[Task item] In the records that follow, show each line where the word "Silent" is present.

§

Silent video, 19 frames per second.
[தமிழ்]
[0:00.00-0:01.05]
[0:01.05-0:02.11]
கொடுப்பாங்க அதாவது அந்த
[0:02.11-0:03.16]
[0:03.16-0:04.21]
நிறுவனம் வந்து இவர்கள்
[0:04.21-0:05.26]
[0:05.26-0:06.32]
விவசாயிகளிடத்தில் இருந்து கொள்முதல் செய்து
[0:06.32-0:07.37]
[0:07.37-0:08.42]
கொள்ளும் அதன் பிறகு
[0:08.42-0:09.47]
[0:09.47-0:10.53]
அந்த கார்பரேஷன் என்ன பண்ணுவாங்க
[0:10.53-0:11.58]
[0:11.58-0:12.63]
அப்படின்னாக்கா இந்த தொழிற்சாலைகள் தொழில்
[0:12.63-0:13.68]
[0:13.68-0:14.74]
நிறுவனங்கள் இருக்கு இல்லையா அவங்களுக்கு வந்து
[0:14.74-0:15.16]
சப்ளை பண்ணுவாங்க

§

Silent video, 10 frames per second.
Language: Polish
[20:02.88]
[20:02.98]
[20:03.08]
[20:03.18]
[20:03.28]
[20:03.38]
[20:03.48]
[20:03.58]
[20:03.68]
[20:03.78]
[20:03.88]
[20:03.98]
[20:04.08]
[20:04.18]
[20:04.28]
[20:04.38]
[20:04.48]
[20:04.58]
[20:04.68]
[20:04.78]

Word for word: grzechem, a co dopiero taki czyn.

§

[Response area]
Silent video, 19 frames per second.
Silent video, 10 frames per second.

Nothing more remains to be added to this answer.